Usage and examples

The command line interface for neuropredict is strongly recommended (given its focus on batch processing multiple comparisons). If the installation was successful, options could be obtained by typing one of the following commands:

neuropredict
neuropredict -h

Those options are also shown below (may not always show up due to problems with software for auto generation of docs).
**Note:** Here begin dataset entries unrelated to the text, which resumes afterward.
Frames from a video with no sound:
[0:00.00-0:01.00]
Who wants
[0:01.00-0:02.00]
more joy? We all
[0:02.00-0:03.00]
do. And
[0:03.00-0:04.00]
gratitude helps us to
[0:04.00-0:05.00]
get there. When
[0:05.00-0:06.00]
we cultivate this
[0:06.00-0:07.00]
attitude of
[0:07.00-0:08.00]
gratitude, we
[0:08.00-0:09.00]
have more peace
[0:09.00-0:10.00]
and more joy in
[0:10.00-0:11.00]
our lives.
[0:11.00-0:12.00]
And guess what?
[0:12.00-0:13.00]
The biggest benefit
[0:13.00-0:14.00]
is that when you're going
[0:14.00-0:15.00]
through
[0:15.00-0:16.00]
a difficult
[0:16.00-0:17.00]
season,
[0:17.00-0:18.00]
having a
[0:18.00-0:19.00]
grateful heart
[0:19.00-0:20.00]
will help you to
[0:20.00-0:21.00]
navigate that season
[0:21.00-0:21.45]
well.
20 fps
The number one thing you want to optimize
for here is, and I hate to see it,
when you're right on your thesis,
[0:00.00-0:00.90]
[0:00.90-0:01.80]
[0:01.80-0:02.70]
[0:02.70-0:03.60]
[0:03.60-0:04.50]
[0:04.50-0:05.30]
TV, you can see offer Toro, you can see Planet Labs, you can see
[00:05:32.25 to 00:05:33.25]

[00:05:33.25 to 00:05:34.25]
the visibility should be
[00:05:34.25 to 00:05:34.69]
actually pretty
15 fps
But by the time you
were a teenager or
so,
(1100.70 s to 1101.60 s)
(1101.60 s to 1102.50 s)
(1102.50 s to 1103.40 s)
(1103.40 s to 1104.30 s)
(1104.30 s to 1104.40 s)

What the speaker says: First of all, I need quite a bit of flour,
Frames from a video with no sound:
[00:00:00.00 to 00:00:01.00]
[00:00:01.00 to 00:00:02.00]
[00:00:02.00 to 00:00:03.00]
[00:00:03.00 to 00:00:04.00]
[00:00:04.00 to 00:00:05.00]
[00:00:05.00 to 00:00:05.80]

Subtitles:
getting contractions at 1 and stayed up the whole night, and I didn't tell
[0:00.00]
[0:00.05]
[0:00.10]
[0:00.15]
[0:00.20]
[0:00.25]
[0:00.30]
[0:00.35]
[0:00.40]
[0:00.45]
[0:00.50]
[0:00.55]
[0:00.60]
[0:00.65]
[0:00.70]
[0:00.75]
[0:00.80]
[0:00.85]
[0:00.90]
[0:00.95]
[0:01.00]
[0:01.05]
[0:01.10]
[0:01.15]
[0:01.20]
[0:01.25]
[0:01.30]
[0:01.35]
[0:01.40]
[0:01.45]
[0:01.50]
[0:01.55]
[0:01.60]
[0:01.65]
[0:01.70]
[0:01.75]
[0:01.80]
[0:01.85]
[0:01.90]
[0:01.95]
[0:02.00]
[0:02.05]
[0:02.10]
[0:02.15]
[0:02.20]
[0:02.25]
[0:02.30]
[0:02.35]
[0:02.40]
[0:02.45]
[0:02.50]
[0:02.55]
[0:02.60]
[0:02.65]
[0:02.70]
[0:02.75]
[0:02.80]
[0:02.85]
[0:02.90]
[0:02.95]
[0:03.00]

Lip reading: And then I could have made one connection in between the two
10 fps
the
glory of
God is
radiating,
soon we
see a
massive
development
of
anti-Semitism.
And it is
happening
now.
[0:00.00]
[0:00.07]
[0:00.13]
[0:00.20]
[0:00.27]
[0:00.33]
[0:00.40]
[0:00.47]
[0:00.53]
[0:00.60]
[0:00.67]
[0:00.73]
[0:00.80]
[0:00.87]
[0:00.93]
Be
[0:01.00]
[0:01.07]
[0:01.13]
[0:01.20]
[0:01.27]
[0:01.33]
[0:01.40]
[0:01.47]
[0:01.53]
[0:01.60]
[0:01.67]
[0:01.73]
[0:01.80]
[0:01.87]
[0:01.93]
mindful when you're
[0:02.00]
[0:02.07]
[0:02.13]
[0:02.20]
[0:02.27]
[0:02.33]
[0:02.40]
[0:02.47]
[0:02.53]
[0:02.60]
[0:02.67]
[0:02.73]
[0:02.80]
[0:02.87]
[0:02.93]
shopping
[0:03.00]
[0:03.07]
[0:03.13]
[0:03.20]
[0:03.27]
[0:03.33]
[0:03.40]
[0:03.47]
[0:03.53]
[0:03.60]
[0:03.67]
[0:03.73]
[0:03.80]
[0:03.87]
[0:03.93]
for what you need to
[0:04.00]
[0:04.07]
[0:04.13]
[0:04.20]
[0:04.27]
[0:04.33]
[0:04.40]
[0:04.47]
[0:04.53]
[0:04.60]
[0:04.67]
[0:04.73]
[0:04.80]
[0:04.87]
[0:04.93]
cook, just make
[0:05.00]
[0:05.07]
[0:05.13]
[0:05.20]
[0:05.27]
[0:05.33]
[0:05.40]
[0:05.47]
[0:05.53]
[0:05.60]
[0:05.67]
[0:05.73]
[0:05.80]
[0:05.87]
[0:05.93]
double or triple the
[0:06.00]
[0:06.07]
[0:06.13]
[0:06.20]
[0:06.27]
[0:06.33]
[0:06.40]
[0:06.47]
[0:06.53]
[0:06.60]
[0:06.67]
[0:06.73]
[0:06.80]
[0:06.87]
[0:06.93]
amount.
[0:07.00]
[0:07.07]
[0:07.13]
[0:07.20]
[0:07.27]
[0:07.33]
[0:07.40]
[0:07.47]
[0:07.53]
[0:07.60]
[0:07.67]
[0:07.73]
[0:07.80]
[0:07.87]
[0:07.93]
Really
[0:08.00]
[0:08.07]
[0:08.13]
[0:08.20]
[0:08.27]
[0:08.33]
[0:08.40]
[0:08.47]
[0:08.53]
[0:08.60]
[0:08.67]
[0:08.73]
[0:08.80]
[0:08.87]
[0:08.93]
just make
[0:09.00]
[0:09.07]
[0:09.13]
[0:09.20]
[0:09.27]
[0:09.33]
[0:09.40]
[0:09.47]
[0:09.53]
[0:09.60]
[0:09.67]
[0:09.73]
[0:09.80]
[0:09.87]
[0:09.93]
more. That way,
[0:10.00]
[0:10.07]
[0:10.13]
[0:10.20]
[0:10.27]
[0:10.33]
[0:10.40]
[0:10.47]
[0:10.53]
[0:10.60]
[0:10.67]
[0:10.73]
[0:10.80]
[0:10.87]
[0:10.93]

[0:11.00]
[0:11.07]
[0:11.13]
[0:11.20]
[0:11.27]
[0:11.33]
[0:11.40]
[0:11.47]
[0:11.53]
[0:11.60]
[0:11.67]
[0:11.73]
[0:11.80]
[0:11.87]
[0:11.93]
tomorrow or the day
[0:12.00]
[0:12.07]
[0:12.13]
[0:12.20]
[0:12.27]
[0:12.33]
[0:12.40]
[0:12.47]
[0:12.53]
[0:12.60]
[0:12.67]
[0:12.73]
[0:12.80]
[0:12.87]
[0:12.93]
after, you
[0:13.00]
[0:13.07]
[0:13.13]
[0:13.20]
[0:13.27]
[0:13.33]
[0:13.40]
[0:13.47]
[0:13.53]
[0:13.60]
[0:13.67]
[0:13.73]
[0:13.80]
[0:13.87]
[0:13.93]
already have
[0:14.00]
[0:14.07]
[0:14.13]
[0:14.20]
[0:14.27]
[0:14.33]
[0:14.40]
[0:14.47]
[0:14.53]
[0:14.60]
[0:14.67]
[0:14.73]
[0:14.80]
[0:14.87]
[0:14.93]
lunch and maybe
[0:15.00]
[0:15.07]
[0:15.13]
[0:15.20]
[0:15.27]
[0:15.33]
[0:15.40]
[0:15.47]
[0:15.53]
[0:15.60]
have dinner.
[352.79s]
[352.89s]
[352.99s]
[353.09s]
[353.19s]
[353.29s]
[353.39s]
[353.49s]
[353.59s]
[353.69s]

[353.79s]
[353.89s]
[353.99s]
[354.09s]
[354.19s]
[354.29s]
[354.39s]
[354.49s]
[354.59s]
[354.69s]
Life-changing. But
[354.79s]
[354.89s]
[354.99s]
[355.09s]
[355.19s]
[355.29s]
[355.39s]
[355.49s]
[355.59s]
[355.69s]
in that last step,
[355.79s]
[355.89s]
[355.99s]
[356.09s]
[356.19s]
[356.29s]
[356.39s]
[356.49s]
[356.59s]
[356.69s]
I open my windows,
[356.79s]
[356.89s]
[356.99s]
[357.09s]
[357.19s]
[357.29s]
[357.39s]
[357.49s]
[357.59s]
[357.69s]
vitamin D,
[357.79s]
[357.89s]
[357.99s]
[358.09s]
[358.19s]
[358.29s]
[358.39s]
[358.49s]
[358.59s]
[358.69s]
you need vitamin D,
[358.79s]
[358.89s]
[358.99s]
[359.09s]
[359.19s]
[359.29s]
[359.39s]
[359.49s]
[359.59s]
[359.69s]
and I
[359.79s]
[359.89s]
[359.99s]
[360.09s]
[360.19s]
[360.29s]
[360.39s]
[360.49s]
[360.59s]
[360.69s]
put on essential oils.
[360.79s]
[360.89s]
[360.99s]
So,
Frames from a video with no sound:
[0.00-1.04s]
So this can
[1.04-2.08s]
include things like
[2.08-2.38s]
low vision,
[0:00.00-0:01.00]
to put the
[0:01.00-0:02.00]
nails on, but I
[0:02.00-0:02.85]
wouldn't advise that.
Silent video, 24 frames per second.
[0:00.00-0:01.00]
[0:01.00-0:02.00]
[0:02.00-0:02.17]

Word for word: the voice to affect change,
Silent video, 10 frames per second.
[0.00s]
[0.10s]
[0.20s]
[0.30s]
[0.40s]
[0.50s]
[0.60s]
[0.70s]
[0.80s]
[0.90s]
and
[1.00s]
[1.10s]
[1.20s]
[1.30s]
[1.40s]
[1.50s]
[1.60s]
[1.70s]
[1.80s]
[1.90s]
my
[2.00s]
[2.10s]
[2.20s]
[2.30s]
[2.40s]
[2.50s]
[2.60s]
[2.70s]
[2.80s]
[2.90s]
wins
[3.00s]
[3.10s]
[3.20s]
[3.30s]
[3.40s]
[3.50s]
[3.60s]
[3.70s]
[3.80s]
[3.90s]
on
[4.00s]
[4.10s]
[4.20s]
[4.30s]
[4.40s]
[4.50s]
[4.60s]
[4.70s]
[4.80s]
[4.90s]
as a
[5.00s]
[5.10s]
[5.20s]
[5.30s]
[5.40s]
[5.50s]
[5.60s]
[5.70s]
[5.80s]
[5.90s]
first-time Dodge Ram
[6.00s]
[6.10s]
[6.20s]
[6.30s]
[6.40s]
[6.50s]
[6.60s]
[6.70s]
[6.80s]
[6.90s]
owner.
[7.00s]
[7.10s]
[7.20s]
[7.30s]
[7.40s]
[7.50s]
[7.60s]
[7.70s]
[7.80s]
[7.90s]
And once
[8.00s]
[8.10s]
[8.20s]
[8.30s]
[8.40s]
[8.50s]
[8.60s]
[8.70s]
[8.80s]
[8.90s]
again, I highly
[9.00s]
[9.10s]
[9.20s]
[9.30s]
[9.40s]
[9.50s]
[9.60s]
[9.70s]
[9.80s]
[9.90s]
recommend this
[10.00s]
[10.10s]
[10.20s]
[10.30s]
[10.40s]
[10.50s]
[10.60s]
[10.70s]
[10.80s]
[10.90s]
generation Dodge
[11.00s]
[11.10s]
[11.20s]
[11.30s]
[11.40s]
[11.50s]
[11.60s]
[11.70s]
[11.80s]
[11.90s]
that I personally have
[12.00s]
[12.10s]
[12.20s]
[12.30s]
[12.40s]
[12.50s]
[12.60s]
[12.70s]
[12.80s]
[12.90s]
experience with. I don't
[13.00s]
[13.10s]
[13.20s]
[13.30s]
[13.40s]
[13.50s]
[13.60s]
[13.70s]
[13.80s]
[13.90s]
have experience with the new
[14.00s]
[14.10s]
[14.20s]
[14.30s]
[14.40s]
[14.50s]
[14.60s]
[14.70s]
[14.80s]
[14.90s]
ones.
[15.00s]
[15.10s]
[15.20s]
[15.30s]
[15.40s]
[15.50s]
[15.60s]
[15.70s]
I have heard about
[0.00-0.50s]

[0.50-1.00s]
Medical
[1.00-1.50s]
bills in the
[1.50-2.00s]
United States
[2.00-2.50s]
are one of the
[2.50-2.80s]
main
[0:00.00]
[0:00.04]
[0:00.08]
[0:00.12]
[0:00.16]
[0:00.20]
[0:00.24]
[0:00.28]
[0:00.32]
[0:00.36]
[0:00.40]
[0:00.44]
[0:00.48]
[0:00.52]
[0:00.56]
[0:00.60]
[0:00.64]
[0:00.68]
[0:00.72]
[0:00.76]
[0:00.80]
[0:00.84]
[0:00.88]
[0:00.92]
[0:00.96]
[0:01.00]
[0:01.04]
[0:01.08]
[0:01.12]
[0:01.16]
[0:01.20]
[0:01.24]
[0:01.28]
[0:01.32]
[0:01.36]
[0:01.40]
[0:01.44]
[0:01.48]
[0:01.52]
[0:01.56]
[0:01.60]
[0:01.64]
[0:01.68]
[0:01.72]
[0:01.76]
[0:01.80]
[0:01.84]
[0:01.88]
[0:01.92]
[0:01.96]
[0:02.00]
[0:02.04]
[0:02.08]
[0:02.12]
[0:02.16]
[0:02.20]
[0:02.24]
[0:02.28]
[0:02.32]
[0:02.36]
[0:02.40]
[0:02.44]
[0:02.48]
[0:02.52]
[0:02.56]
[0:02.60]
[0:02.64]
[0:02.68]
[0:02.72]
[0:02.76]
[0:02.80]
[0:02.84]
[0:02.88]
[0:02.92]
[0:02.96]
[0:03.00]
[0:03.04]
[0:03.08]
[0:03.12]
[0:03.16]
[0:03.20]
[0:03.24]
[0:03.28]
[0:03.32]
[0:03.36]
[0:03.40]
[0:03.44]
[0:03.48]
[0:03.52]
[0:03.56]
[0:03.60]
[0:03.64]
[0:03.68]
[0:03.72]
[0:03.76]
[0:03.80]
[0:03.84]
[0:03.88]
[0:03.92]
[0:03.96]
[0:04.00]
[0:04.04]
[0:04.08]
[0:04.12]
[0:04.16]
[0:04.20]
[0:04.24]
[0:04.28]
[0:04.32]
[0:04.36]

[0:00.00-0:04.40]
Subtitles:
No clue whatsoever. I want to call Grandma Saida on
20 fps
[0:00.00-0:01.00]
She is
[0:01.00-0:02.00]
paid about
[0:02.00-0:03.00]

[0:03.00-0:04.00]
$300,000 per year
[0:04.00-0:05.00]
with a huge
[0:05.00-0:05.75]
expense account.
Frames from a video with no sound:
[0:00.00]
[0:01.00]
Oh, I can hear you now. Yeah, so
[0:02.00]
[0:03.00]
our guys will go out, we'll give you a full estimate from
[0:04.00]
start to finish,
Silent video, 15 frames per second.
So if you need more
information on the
Check the bottom of this page for examples.

Easy, standardized and comprehensive predictive analysis.

usage: neuropredict [-h] [-m META_FILE] [-o OUT_DIR] [-f FS_SUBJECT_DIR]
                    [-y PYRADIGM_PATHS [PYRADIGM_PATHS ...]]
                    [-u USER_FEATURE_PATHS [USER_FEATURE_PATHS ...]]
                    [-d DATA_MATRIX_PATHS [DATA_MATRIX_PATHS ...]]
                    [-a ARFF_PATHS [ARFF_PATHS ...]] [-p POSITIVE_CLASS]
                    [-t TRAIN_PERC] [-n NUM_REP_CV]
                    [-k NUM_FEATURES_TO_SELECT]
                    [-s [SUB_GROUPS [SUB_GROUPS ...]]]
                    [-g {none,light,exhaustive}]
                    [-e {randomforestclassifier,extratreesclassifier}]
                    [-z MAKE_VIS] [-c NUM_PROCS] [-v]

Named Arguments

-m, --meta_file
 

Abs path to file containing metadata for subjects to be included for analysis.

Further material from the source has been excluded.